Let your inner skeptic flag fly! Chuck Klosterman has come out with a book for all the doubting Thomases who can’t help but question even the most basic certainties of existence –like, do we really, truly, need that extra cup of coffee to become human? Jokes aside, Klosterman tries to leap into the future and put our present beliefs under the microscope. After all, many so-called truths (the shape of the earth? the role of women? the necessity of using leeches as a cure?) have been debunked over the centuries– we look at the past and wonder “how did they believe that?” Klosterman explores some of his most pressing doubts about the concepts of time, gravity, art, democracy and more through conversations with a long list of current creative thinkers (including George Saunders, Kathryn Schulz, Neil deGrasse Tyson, Junot Díaz, Amanda Petrusich, and Richard Linklater).
WEDNESDAY
Lesley Blume in Conversation with Gay Talese,
June 8 at 8 p.m. at McNally Jackson Bookstore, 52 Prince Street.
Two journalist heavyweights of different eras meet to discuss a literary icon: Ernest Hemingway. The author’s infamous 1925 trip to the Pamplona festival in Spain has entered cultural mythology as the basis for his debut novel, The Sun Also Rises, launching him as one of the premier writers of his generation. Lesley Blume, a journalist who has devoted her recent work to profiling historic cultural moments and “greats,” examines the true story behind this memorable trip in her first major biography, Everybody Behaves Badly: The True Story Behind Hemingway’s Masterpiece The Sun Also Rises. Gay Talese, esteemed literary journalist who has also had his time profiling greats on his long and storied career, joins her to to speak about the cultural impact of the story– back in 1963 he wrote an article about George Plimpton and the founders of The Paris Review attempting to follow Hemingway’s footsteps to Spain, called “Looking for Hemingway.”

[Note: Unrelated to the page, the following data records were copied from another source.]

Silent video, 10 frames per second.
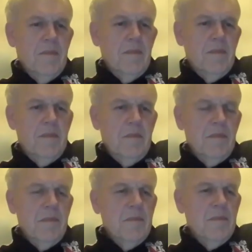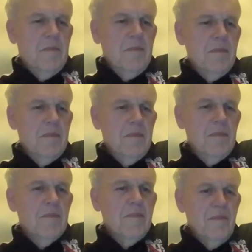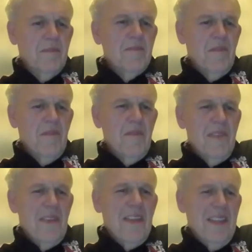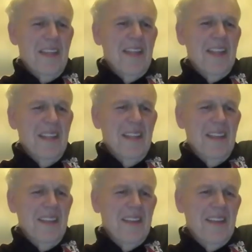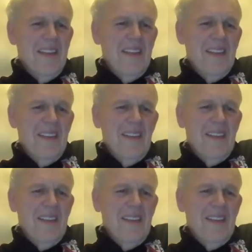[no speech]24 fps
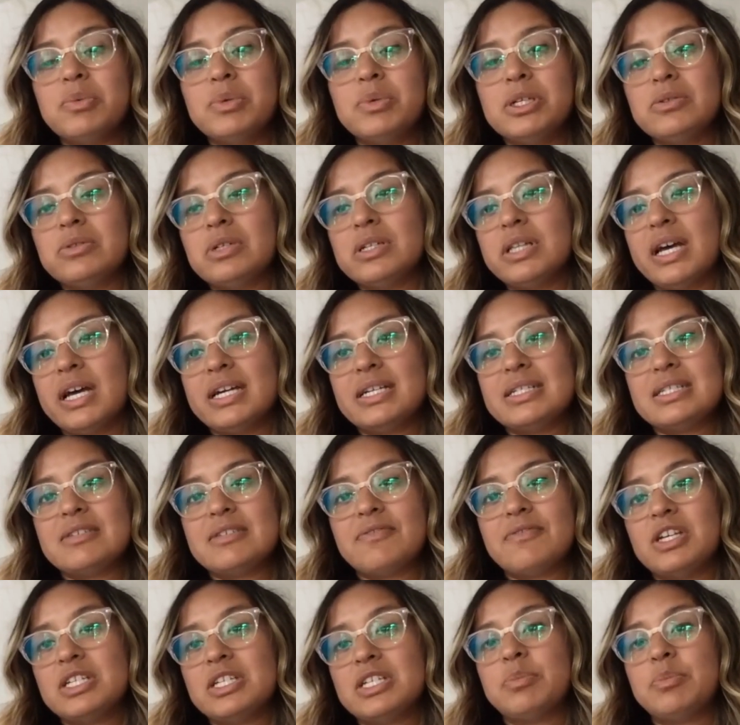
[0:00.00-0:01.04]
mm-hmm. we utilized
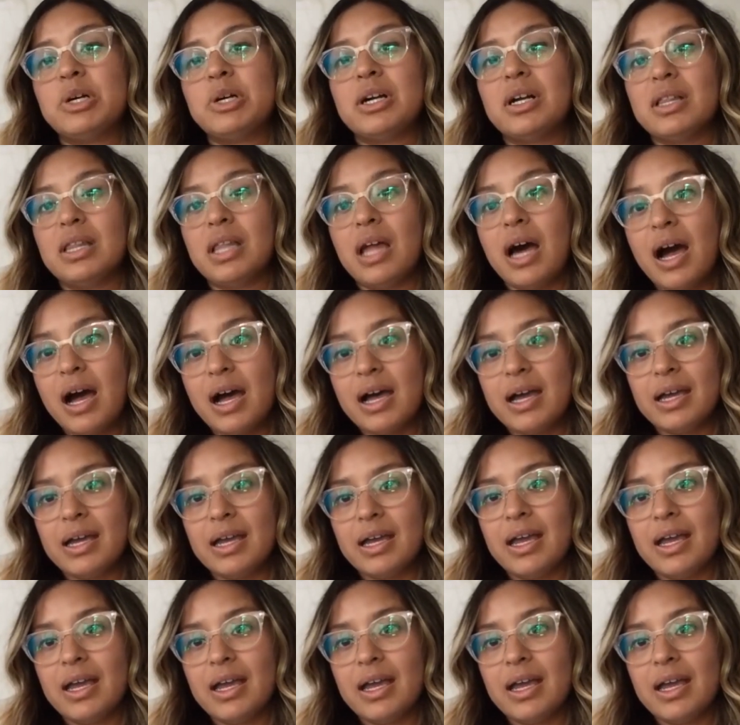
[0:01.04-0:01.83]
Facebook a lot.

Bob Mehr’s Trouble Boys: The True Story of the Replacements, the Last Rock ‘n’ Roll Band
June 8 at 7 p.m. at The Strand, 828 Broadway.
Alt rock icons The Replacements had their near brushes with fame but never quite broke into the mainstream– still, they are one of those bands whose music just seems to stick around, growing more appreciated with time. Luckily longtime music journalist Bob Mehr’s account of their life and times doesn’t retreat into nostalgia for the 1980s or easy self-mythologizing. It takes a clear-eyed (though sympathetic) look at their traumas and addictions to try to come to terms with the band’s impact as well as their own self-destructive habits. Superchunk drummer and Best Show cohost Jon Wurster will join in conversation.
THURSDAY
Ben Lerner presents The Hatred of Poetry
June 9 at Greenlight Bookstore, 686 Fulton St., Brooklyn.
Are you a poetry hater? Be honest now. Ben Lerner, author of novels Leaving the Atocha Station and 10:04, is also an acclaimed poet who claims to dislike poetry himself– even though he has “largely organized [his] life around it.” For Lerner, it’s not a contradiction to both feel uncomfortable with poetry and bow to its power. His essay on the subject of his art is an examination (and defense) of the craft, looking at the best and worst of poetry. You may just learn a thing or two about a poet’s process– and come to find a reason in a rhyme. Scholar and memoirist Michael W. Clune will join in discussion.